Monday, Oct. 31, 1949
To Pay Paul
Young Clyde Rectenwall didn't know much about banking. But then, neither did anyone else in Spencerville, Ind. (pop. 300), and Clyde was as steady a young fellow as there was in town. The farmers who had scraped together $25,000 so that Spencerville could have a farm bank of its own didn't think twice. They named Rectenwall cashier, brought in a specialist to show him the ropes and help him get started. That was back in 1914.
Clyde and a bookkeeper were the bank's only employees. The bank prospered, in a quiet way, and so did Clyde. His salary was modest ($2,880), but he and his wife, whom everybody called "Princess," never seemed to stop working. Before & after banking hours, they raised hogs and chickens on their 2O-acre farm. Clyde bought a 240-acre farm outside of town, leased it out to tenant farmers. The Rectenwalls sent their son to Purdue University, later saw him set up as a grain-elevator operator. They lived quietly. Sometimes Clyde and Bert Fisher, the bank's president, would go to baseball games together.

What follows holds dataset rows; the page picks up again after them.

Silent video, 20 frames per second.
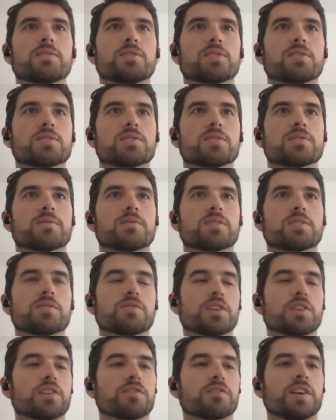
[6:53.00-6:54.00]
to
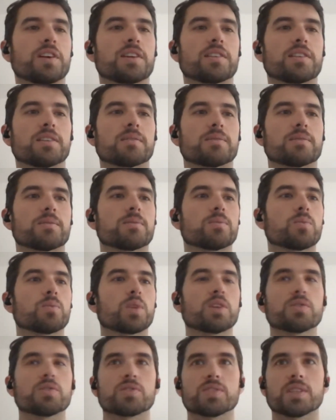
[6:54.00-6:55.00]
verify that we
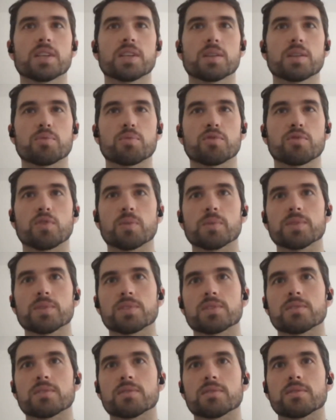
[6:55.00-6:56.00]
don't see any
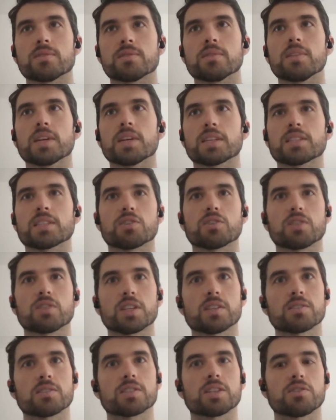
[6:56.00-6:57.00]
performance like
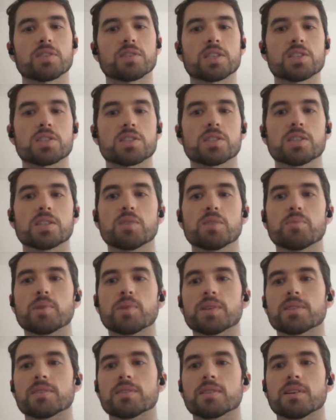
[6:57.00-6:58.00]
degradation there,
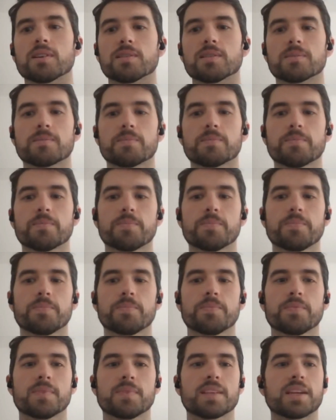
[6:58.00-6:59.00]
but
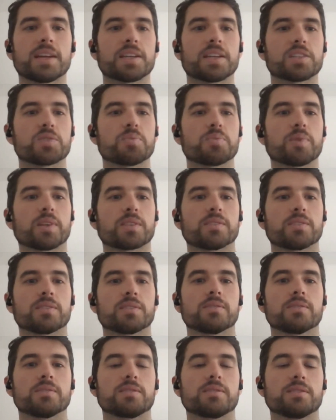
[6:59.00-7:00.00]
I expect,
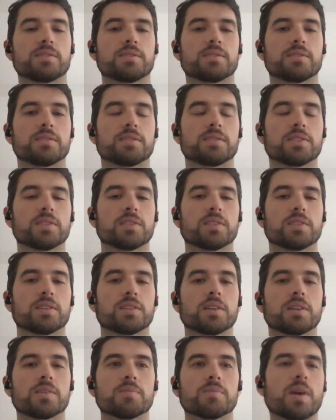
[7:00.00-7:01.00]

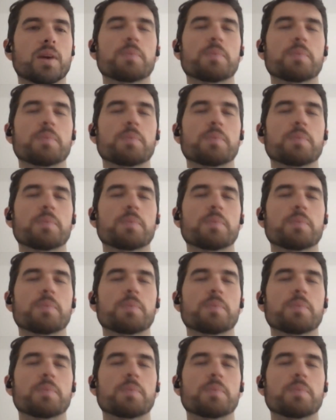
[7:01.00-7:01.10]
and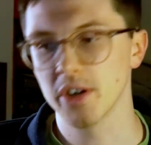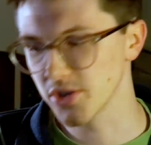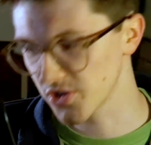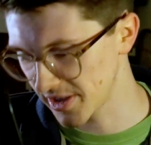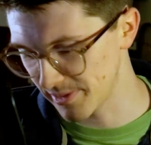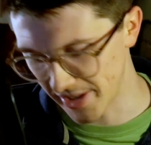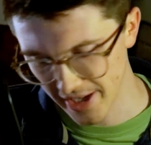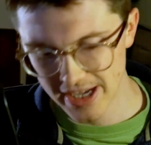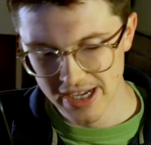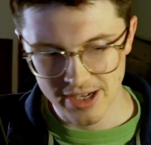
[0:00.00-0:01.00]
And trust me
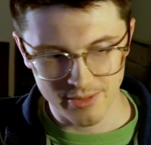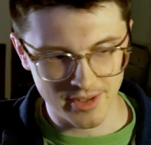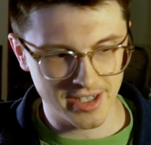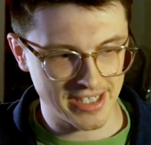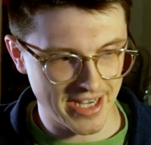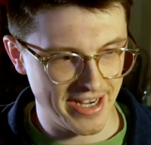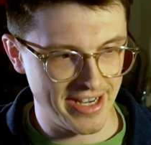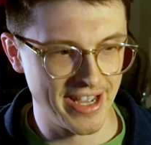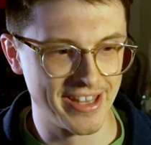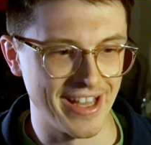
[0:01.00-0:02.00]
when I say
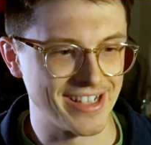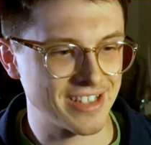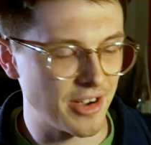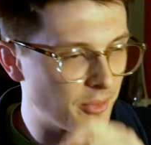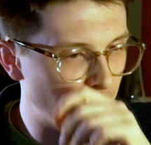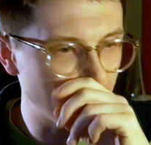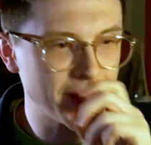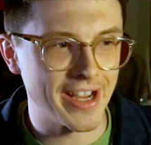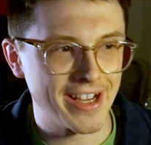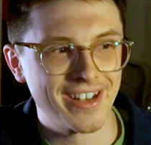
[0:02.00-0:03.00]
that
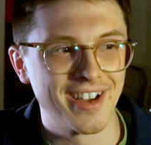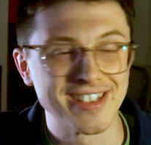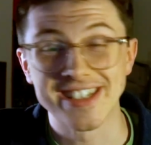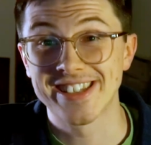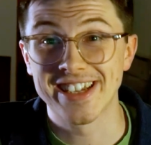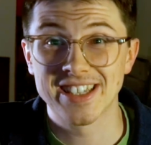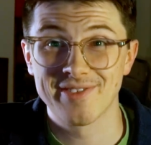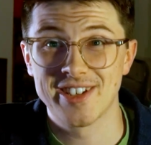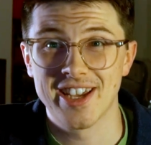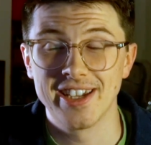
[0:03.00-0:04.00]
working 9 to 6
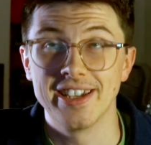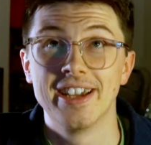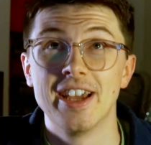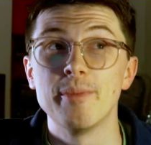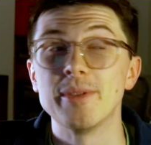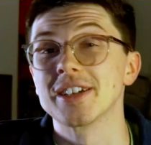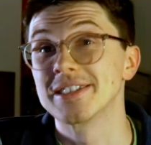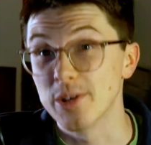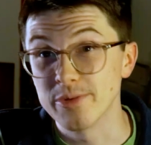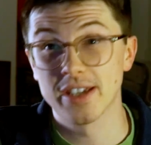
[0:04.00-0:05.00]
every day means I
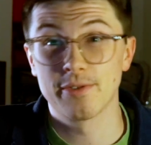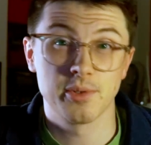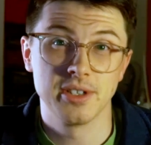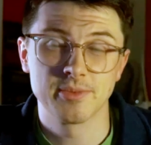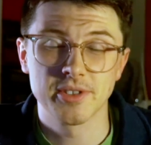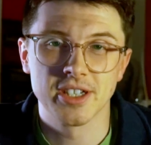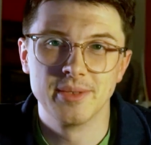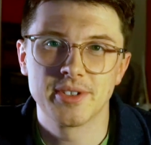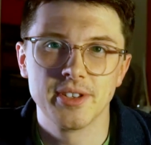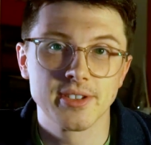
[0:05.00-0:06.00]
don't have quite as much time
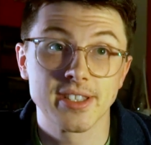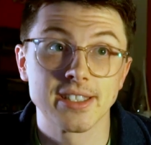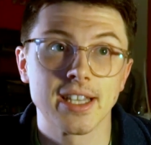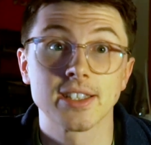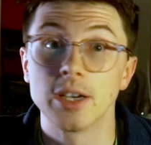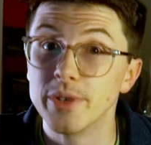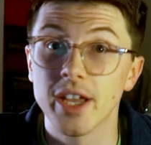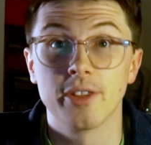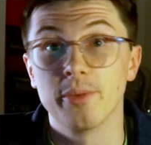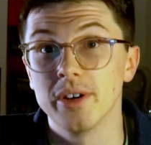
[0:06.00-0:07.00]
to do those things as I would
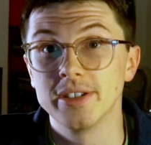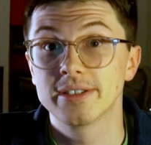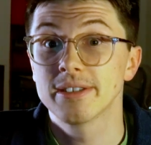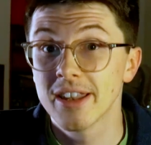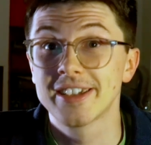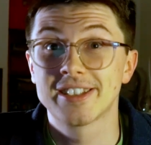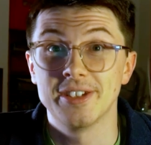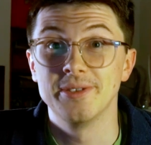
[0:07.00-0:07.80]
otherwise like to.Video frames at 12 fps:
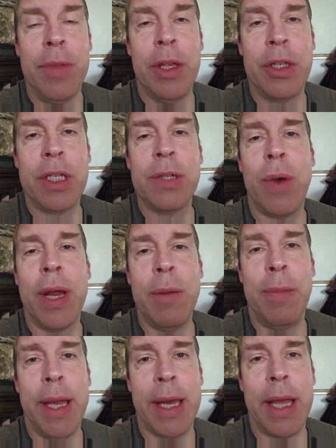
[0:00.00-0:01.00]
You just want
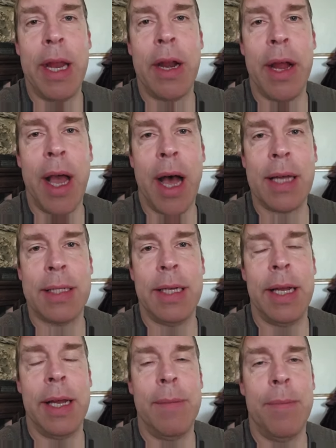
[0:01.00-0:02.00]
to pique
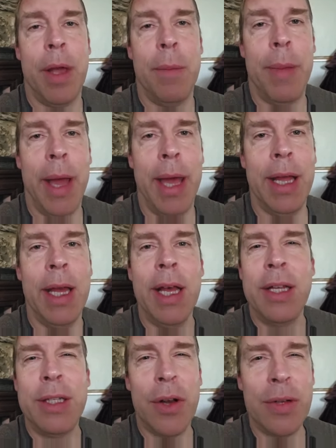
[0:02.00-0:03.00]
curiosity, but
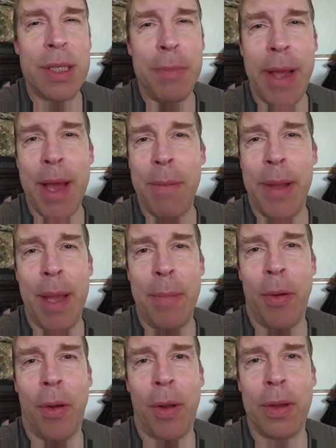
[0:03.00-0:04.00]
don't spam
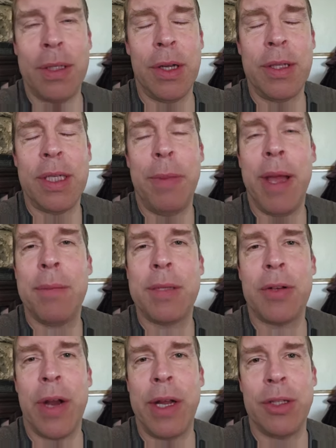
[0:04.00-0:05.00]
people. Don't spam
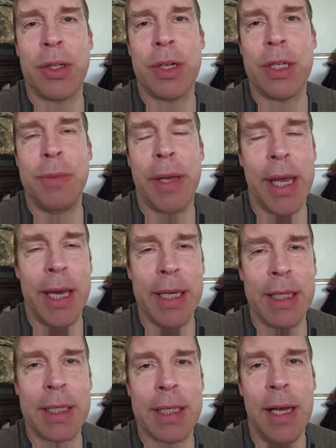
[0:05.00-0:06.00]
strangers
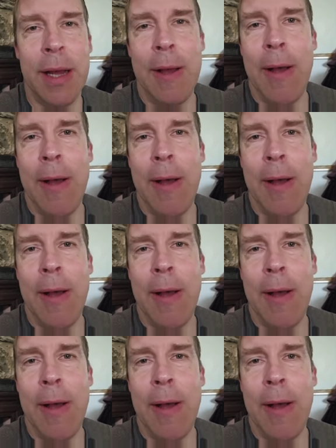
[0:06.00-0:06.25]
because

Gradually, Clyde became just about the most respected man in town. He was elected Worshipful Master of the local Masonic lodge, served as its permanent secretary. He was president of the Lions Club. Twice he was elected township trustee, would have been elected again if the law had allowed.
The Start. Last week a busy horde of federal and state investigators told Spencerville some things it had never known about its respected citizen. It all began about eight years ago, when a young schoolteacher named Dale Wicoff came to town. Everybody liked Wicoff, and when he asked Clyde for a mortgage to buy a house Clyde told him to forget it. Just pay for the house with a check, he told Wicoff. He would give him the money and hold the check until Wicoff could pay it off.
That seemed to have been the start. If Wicoff needed money, he wrote another check and Clyde paid him what he wanted from the bank's funds. Soon, Clyde was doing the same thing for other friends. He stowed away the worthless checks in a private safe. He balanced the bank's books by whittling the money off other accounts. Almost nobody asked for monthly statements anyway.
Faint Trail. The overdrafts piled up; the figures got bigger & bigger. Last month, state bank inspectors picked up a faint trail and followed it to the little one-room brick bank. Clyde suddenly left town. The examiners called the FBI.
What they found stunned Spencerville. In those eight years, respected old Clyde Rectenwall apparently had paid out some $350,000 to his friends--more than half the bank's total deposits. Dale Wicoff had gotten $6,000; Ray Hoover, a grocer, $15,000; Andy Miller, a poultry farmer, $35,000. Lessil O. Bardsley had taken away $70,000, Leroy Chaney Jr., son of one of the bank's directors, more than $145,000. Many another depositor had been "helped" by Clyde. So far as anyone knew, Clyde had not taken a penny for himself.
The bank closed. Clyde had cost the stockholders their whole investment but the FDIC assured depositors that they would get their money. A grand jury indicted 65-year-old Clyde Rectenwall for mishandling funds, the five overdrawn depositors for "aiding & abetting" him.
Silent Clyde. After the first shock, the town felt more embarrassed than angry. Clyde Rectenwall, free on a $20,000 bond, returned home; neighbors saw him carrying swill to the hogs or working in his truck garden. The old man refused to talk to anyone, and nobody felt like talking to him. Bert Fisher, the bank president, who lives next door, saw Clyde only once, and turned his head away quickly, as if he hadn't seen him. Teacher Wicoff was still teaching, Grocer Hoover still working in his store. Said a townsman: "They weren't used to dealing with banks much and, I guess, didn't think what they were doing was wrong."